= Problem statement =
Repeat the entries below exactly, pictures excluded.

= Data listing =
· · · · ·

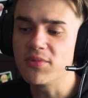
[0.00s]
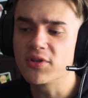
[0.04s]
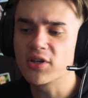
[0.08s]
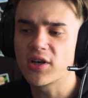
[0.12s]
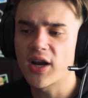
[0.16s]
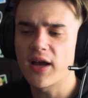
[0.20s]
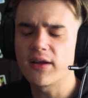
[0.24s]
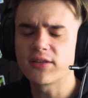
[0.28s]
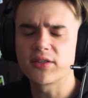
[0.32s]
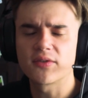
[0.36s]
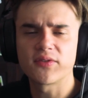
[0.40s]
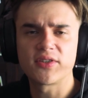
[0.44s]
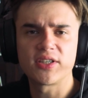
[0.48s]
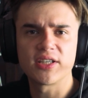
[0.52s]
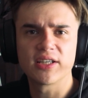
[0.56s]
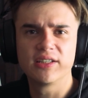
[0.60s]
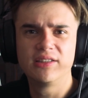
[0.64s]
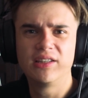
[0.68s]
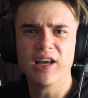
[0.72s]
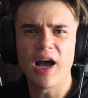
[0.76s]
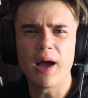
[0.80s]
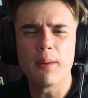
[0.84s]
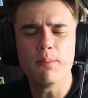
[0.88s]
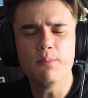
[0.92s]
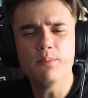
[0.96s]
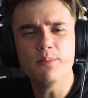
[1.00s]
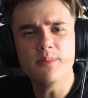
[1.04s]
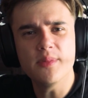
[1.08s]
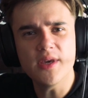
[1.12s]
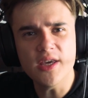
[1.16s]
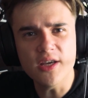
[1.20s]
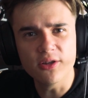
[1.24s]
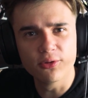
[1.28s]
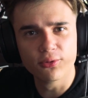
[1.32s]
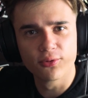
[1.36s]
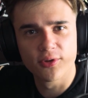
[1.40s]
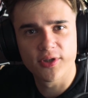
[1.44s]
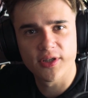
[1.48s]
мне нравятся всегда
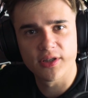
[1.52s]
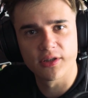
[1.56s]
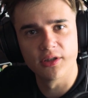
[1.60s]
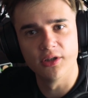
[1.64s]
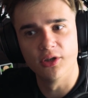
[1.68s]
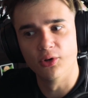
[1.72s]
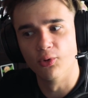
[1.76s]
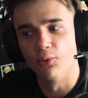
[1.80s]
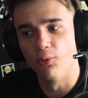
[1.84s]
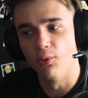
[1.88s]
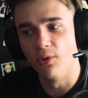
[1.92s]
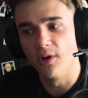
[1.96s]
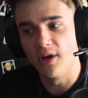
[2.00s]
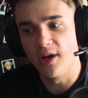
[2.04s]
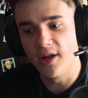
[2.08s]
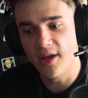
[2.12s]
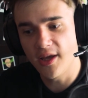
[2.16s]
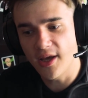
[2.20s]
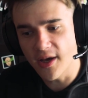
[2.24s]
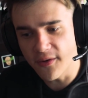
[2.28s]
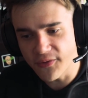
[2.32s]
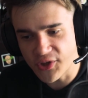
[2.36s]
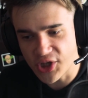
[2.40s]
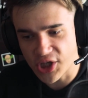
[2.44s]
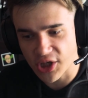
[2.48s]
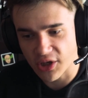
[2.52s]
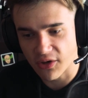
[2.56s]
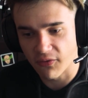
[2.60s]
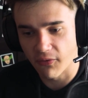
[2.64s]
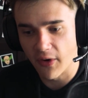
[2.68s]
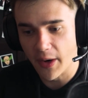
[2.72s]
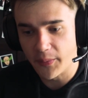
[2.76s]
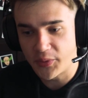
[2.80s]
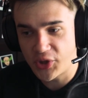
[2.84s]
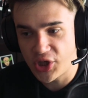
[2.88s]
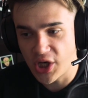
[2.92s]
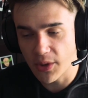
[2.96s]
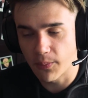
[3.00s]
минусы у левчик,
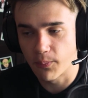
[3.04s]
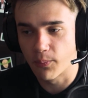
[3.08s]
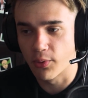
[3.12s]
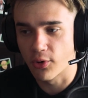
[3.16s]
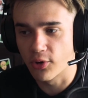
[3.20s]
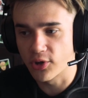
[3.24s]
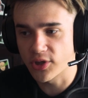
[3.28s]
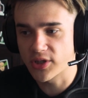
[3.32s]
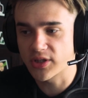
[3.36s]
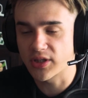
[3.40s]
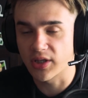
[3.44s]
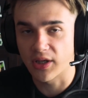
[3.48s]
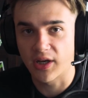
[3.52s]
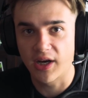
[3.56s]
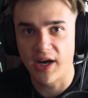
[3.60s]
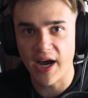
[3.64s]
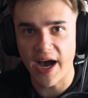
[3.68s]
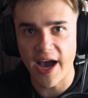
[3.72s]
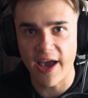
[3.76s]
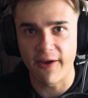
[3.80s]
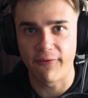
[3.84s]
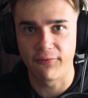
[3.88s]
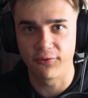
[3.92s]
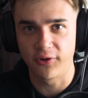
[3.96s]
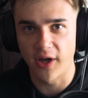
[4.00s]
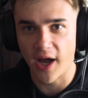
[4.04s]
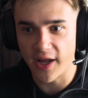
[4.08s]
вообще просто кайф.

· · · · ·

= Result of this task =
[0.00s]
[0.04s]
[0.08s]
[0.12s]
[0.16s]
[0.20s]
[0.24s]
[0.28s]
[0.32s]
[0.36s]
[0.40s]
[0.44s]
[0.48s]
[0.52s]
[0.56s]
[0.60s]
[0.64s]
[0.68s]
[0.72s]
[0.76s]
[0.80s]
[0.84s]
[0.88s]
[0.92s]
[0.96s]
[1.00s]
[1.04s]
[1.08s]
[1.12s]
[1.16s]
[1.20s]
[1.24s]
[1.28s]
[1.32s]
[1.36s]
[1.40s]
[1.44s]
[1.48s]
мне нравятся всегда
[1.52s]
[1.56s]
[1.60s]
[1.64s]
[1.68s]
[1.72s]
[1.76s]
[1.80s]
[1.84s]
[1.88s]
[1.92s]
[1.96s]
[2.00s]
[2.04s]
[2.08s]
[2.12s]
[2.16s]
[2.20s]
[2.24s]
[2.28s]
[2.32s]
[2.36s]
[2.40s]
[2.44s]
[2.48s]
[2.52s]
[2.56s]
[2.60s]
[2.64s]
[2.68s]
[2.72s]
[2.76s]
[2.80s]
[2.84s]
[2.88s]
[2.92s]
[2.96s]
[3.00s]
минусы у левчик,
[3.04s]
[3.08s]
[3.12s]
[3.16s]
[3.20s]
[3.24s]
[3.28s]
[3.32s]
[3.36s]
[3.40s]
[3.44s]
[3.48s]
[3.52s]
[3.56s]
[3.60s]
[3.64s]
[3.68s]
[3.72s]
[3.76s]
[3.80s]
[3.84s]
[3.88s]
[3.92s]
[3.96s]
[4.00s]
[4.04s]
[4.08s]
вообще просто кайф.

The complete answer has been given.